WHAT YOU NEED TO DO »
Once you find the line containing "[8:07.85-8:08.75]" in the data below, copy it and each following line exactly, up to and including the line containing "Transcript, with fillers: son", and nothing else.

INFORMATION »
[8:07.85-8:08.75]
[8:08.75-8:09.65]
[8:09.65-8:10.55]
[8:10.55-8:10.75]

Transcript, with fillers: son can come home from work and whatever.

...

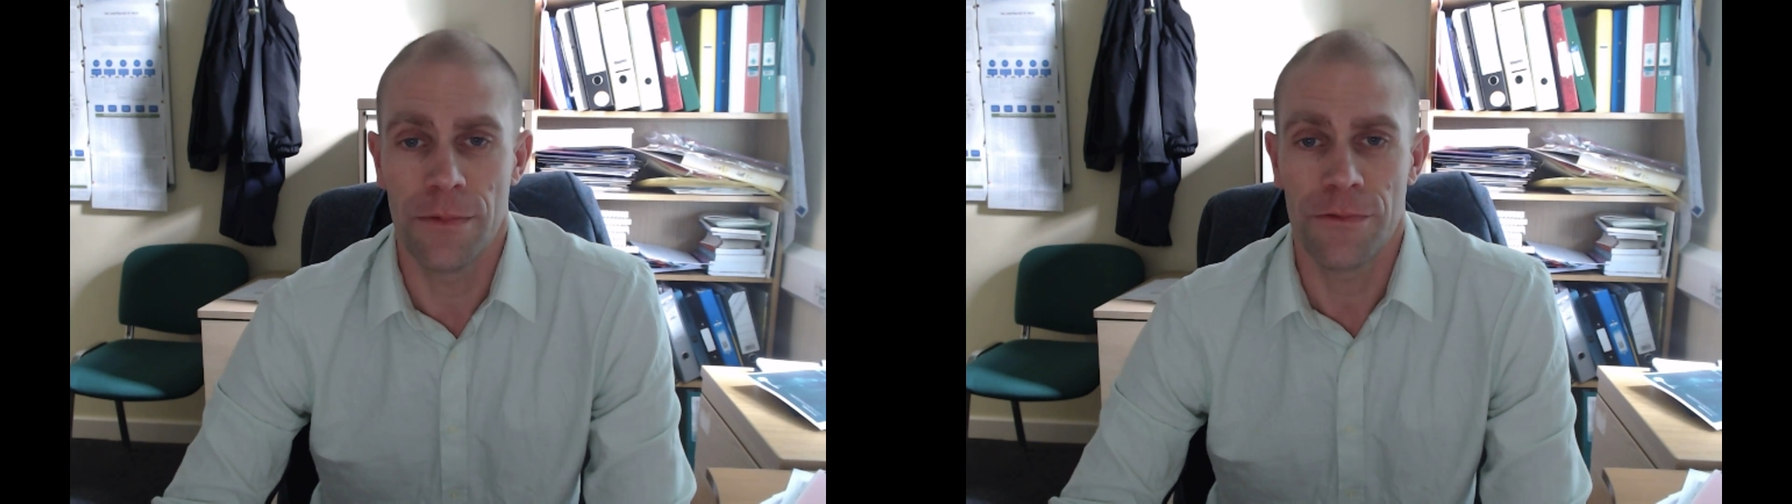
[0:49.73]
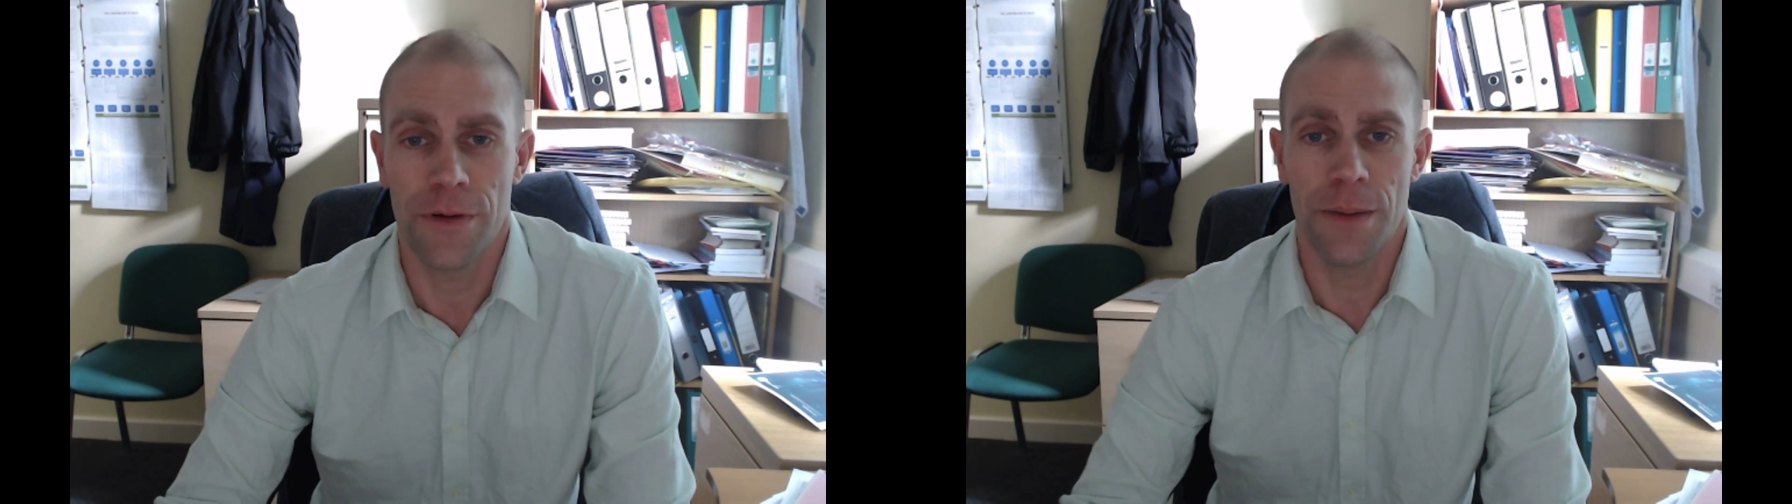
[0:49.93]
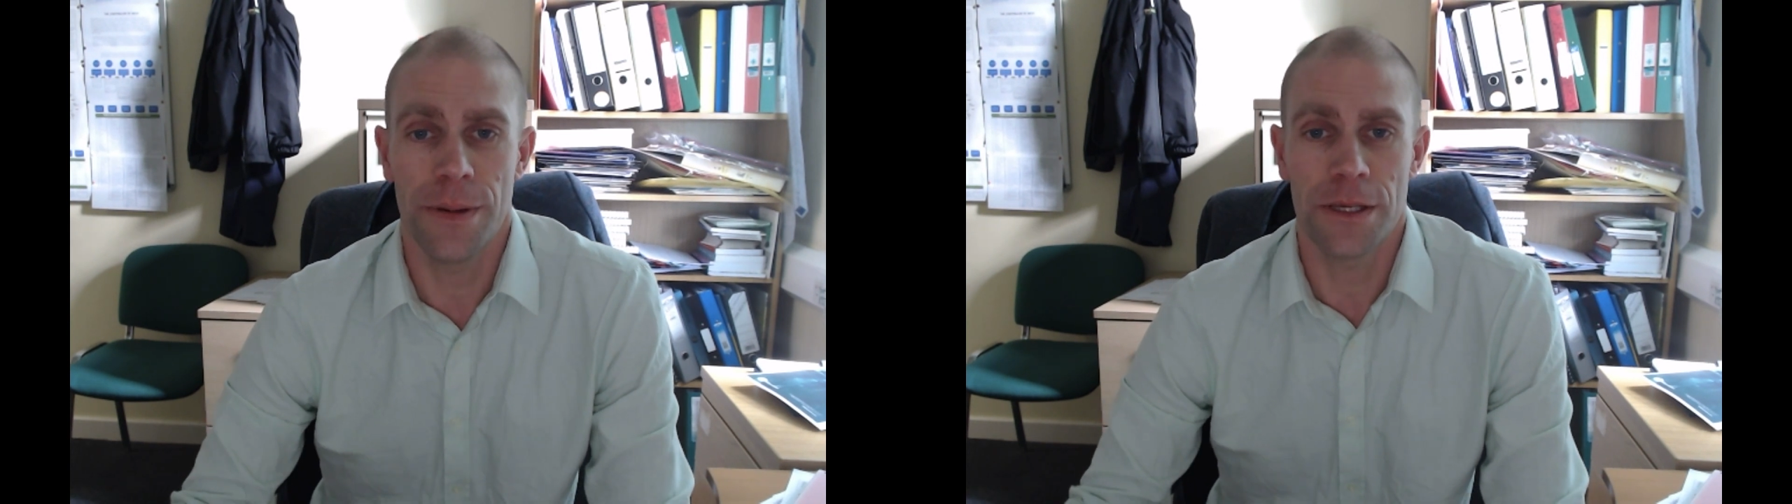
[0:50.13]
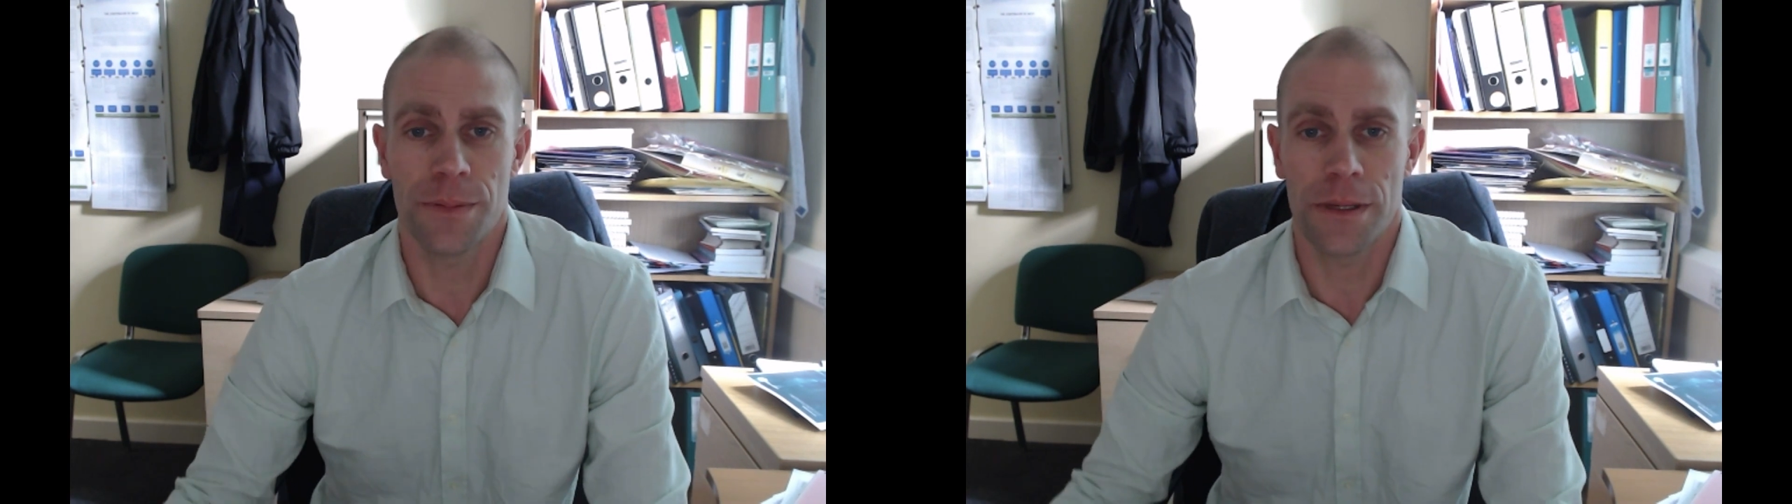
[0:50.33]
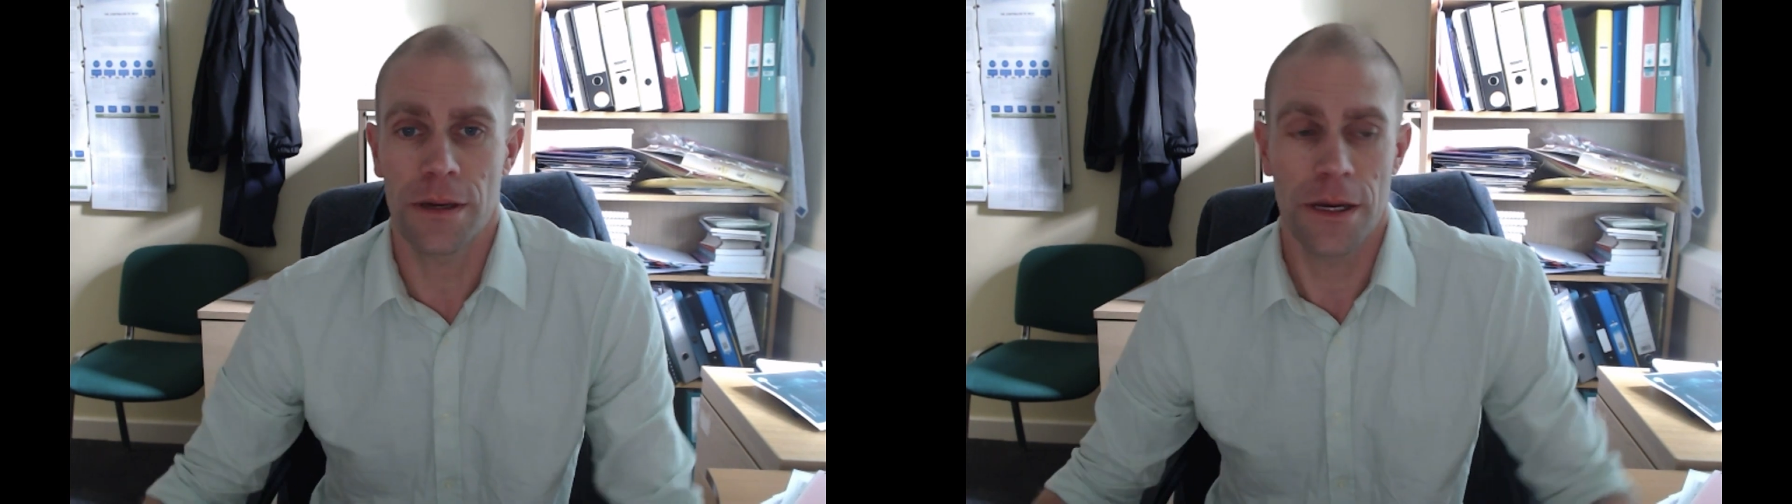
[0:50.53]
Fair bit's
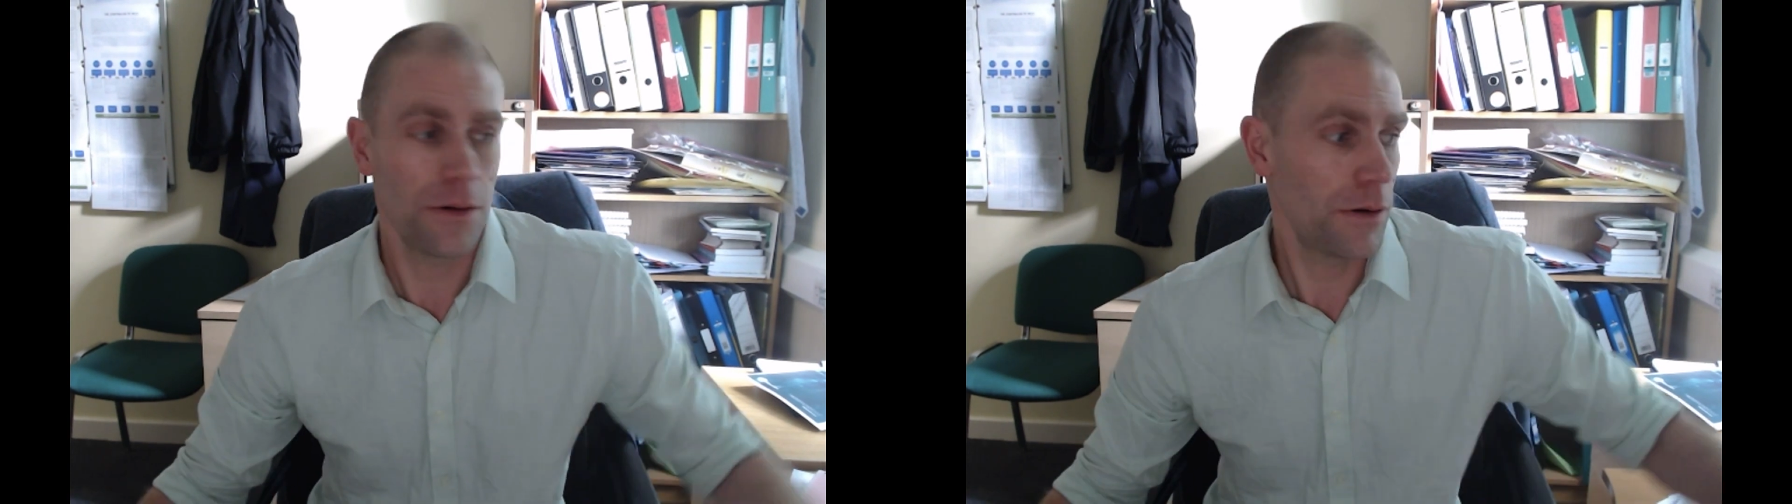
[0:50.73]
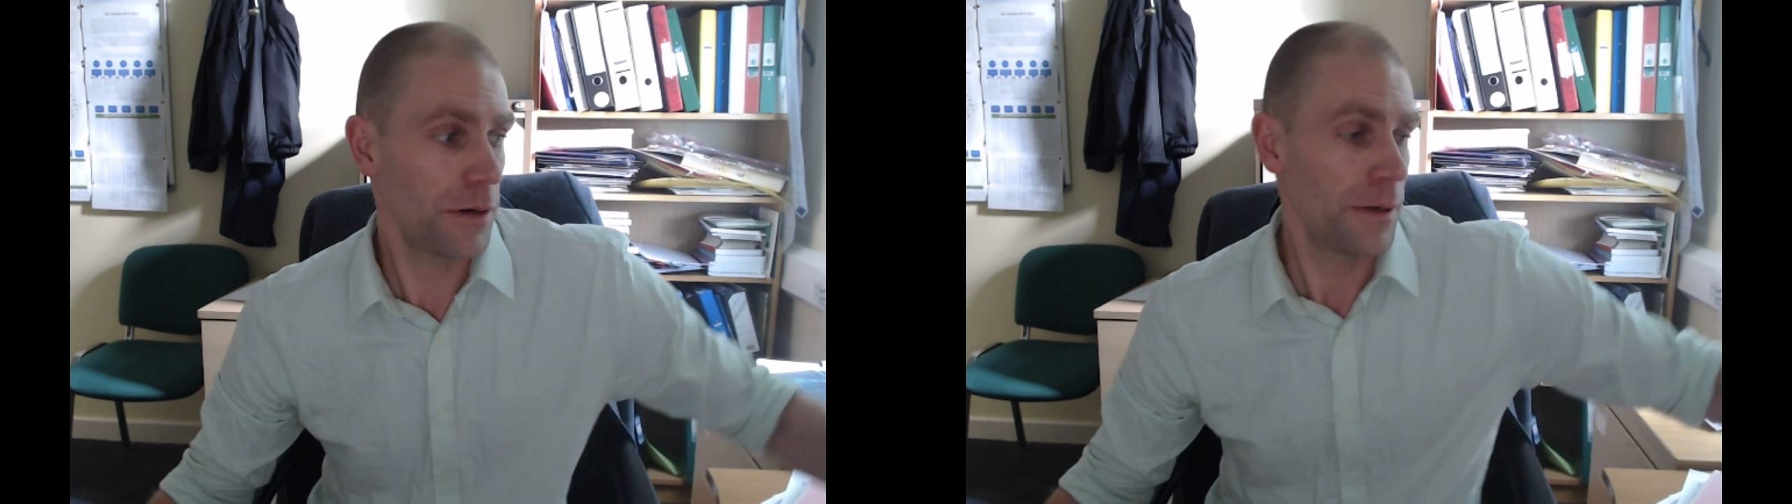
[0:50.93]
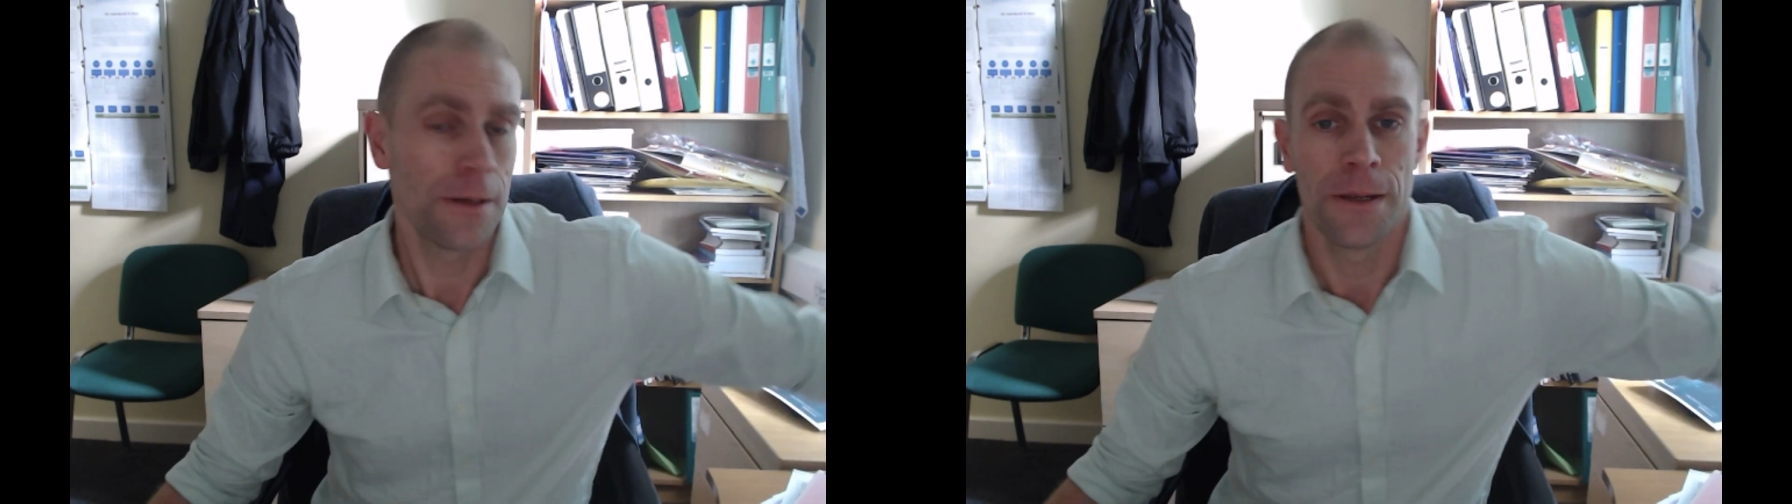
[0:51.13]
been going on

SOLUTION TO THIS PROBLEM »
[8:07.85-8:08.75]
[8:08.75-8:09.65]
[8:09.65-8:10.55]
[8:10.55-8:10.75]

Transcript, with fillers: son can come home from work and whatever.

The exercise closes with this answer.